A: I am not crazy! I am a visionary! The problem is that I only seem to be able to envision crazy projects. First I proposed to NASA a manned mission to the Sun and those bureaucrats said it was too hot in there and the astronauts would likely perish. Fools! They believed I wanted to go in daytime, but my plan was to travel only at night. Then I devised a trip to Jupiter using an electric powered space probe but we miscalculated the cable length. The probe ran out of line and got unplugged just two-hundred million kilometers from the planet’s surface. Two-hundred million kilometers! We were almost there! A bit more cable and we would have made it! It was a shame because that year the electricity bill was enormous. Then my project for a seaside resort in the Moon was cancelled when I found out the Sea of Tranquility was dry as a brontosaurus bone. I had had enough with those people. I rented some office space in Houston and established my own space agency but the building management wouldn’t let me store my Atlas rockets in the utilities room because the insurance company upstairs complained about the noise and smoke of the firing tests. When I accidentally sent their receptionist to Pluto the federal government closed the operation and confiscated my calculator.

Q: Let’s talk about your theoretical work in astrophysics in which nobody seems to have been harmed yet. Your theory that black holes are just glorified sewers has been frontally opposed by most of the scientific community and accused of being a form of intergalactic racial discrimination against black holes by prominent members the African-American community who had expressed their discomfort by machine-gunning your house in several occasions. Are you an intergalactic racist?

A: No, I am not. I love space, and space is black, isn’t it? If astronomers spend most of their time watching white starts is because they are easier to observe than the black parts where you can’t see shit. I spent twenty years studying the darkest regions of the cosmos through my telescope and I never saw anything interesting because I had forgotten to remove the lens cap, but it wouldn’t have made any difference if I had.

Q: You were awarded the Nobel prize for your discovery of the elusive elemental particle called neutrino, although you had wanted it named helmertron. How did this happen?

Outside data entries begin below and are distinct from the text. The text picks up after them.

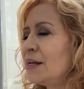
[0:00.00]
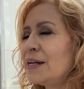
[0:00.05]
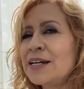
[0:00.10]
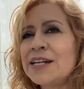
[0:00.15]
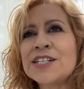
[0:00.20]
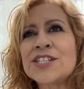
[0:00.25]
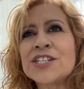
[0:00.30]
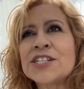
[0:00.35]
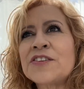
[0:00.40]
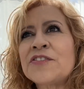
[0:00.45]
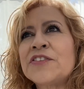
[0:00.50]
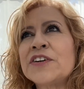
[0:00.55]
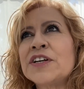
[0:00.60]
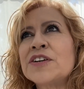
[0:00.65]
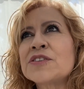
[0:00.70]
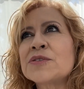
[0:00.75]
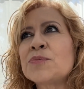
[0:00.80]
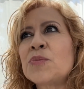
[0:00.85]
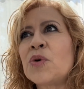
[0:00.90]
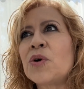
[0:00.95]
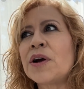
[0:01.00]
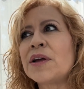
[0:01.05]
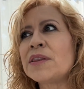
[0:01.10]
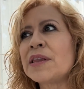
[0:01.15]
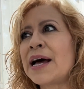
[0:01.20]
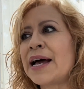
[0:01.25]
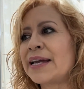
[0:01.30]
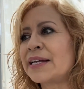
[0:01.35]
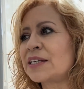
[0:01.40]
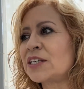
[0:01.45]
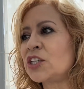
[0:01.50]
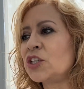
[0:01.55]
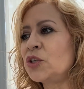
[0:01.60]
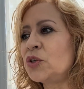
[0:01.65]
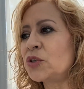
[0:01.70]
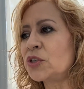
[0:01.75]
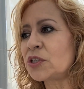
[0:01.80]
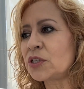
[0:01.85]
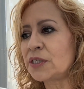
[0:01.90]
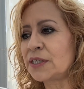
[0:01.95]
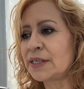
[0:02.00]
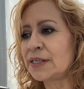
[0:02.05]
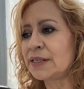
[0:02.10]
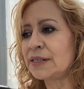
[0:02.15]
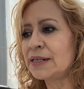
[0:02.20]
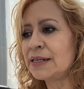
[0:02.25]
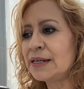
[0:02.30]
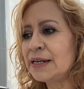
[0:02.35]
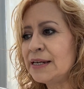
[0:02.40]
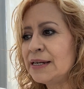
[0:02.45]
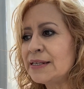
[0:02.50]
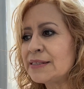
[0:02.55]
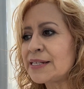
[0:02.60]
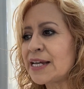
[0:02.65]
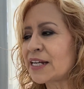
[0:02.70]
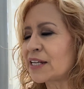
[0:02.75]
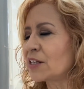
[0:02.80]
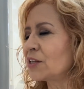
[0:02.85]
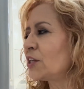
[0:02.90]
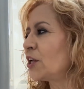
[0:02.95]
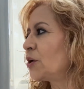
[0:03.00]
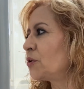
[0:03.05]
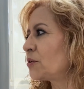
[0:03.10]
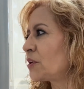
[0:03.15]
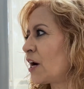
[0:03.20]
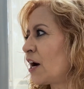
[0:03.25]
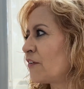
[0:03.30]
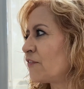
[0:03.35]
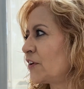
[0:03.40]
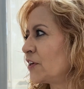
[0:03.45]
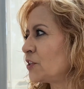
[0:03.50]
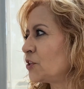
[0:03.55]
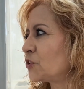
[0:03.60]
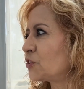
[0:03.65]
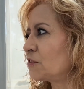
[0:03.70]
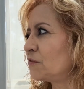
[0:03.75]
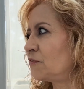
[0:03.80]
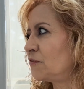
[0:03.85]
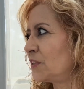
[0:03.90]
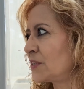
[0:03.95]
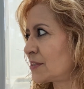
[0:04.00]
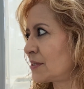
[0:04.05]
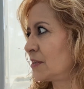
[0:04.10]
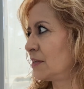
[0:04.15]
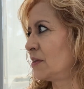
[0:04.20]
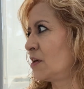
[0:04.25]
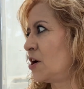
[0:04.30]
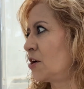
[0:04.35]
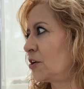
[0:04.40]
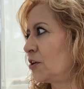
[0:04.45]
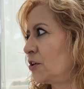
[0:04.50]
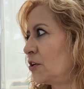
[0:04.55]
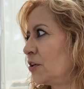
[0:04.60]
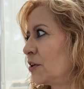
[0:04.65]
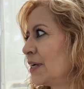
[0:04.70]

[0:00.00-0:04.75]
It just feels more like you could take a load off and you could visit longer.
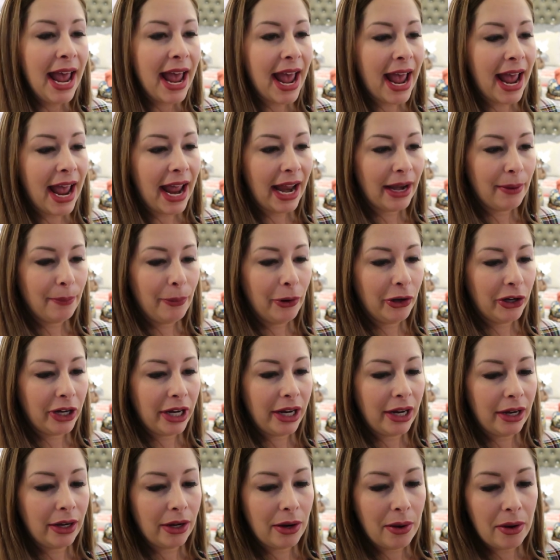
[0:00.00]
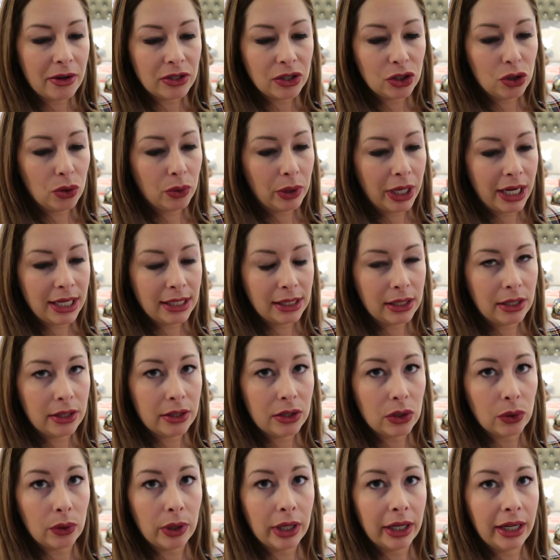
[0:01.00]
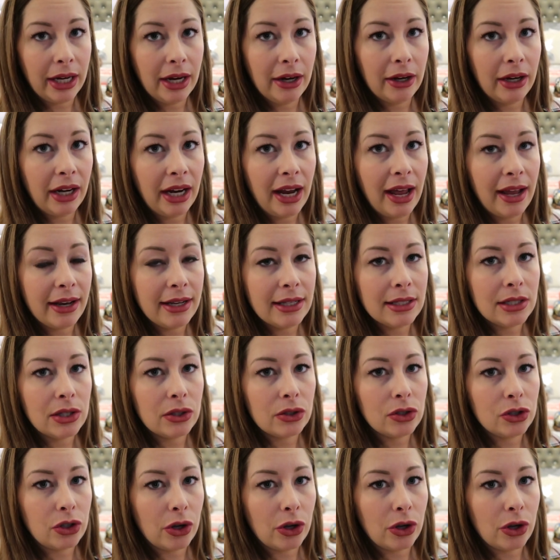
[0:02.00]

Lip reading: and put in suitcases or carry-ons.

A: I was one day sitting on my bed getting dress for a conference after the organizers had sent me back home when I showed up in my pajamas. I was putting my shoes on when I felt something odd inside, the left shoe wouldn’t fit in spite of the fact that I always buy oversized shoes because they are the same price as my size and I get better value. Anyway, I looked inside the shoe but I saw nothing, then I noticed something attached to my sock: it was a neutrino in mint condition, it probably got stuck inside the shoe. I put it my pocket and I flied to Sweden the same day after lunch. I got the Nobel Prize that same evening during a dinner with the King of Sweden in a pizzeria near the Royal Palace. It was very romantic, he was wearing a tuxedo and had his crown on. His Majesty instructed the cook to place the gold medal inside the pizza to surprise me and I lost a tooth filling. I was so happy that I insisted to pay the bill myself until His Majesty told me how much he makes a month and then I asked for seconds and let him pay.

Q: That was a good idea. Certainly better that your infamous nuclear-powered toothbrush. What plans do you have for the future? What are you working on lately? Are you writing something I will understand?

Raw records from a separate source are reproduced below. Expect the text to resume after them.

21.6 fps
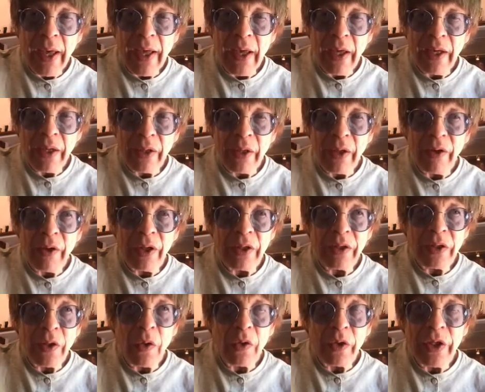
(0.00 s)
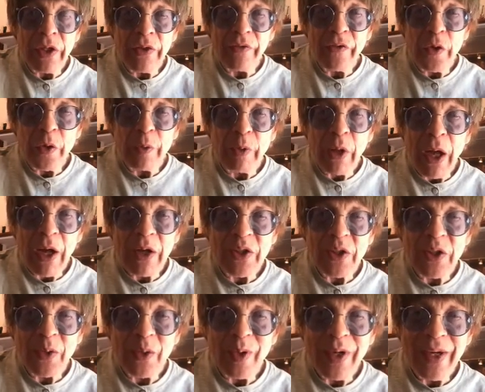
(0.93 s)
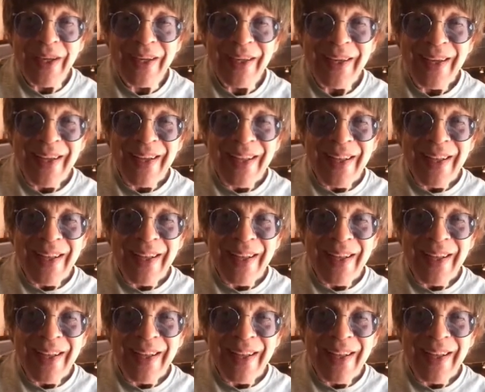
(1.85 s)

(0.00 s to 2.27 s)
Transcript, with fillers: and uh, only a few blocks away.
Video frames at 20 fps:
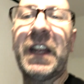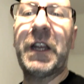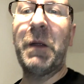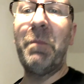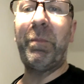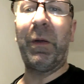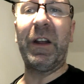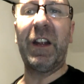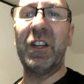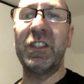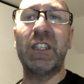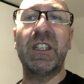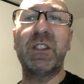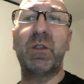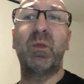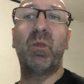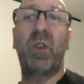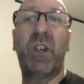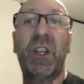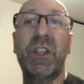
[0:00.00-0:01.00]
compare, because there's,
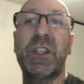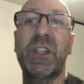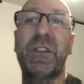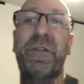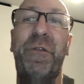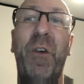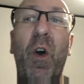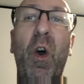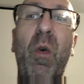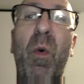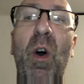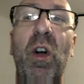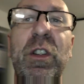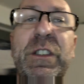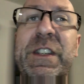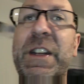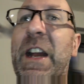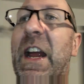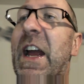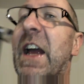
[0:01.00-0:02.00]
cause there's four
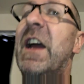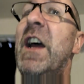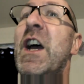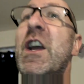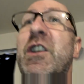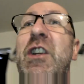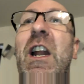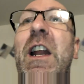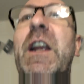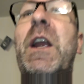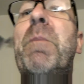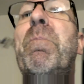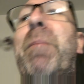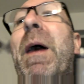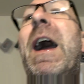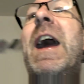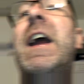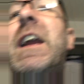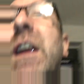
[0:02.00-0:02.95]
walls in here, shall I compare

A: Yes. I am writing a book on particle physics for retarded children that I believe you might find rather accessible with just the bare basics on differential calculus. It is a cooking book titled 100 Fat-free Receipts With Subatomic Particles.

We finalize the interview with a quick handshake because hair my doesn’t tolerate radioactivity too well and has caught fire. I leave the genius with his brilliant mind absorbed in calculations and equations while the not so brilliant body that carries it around struggles to free his nose from the magnet in which it is stuck.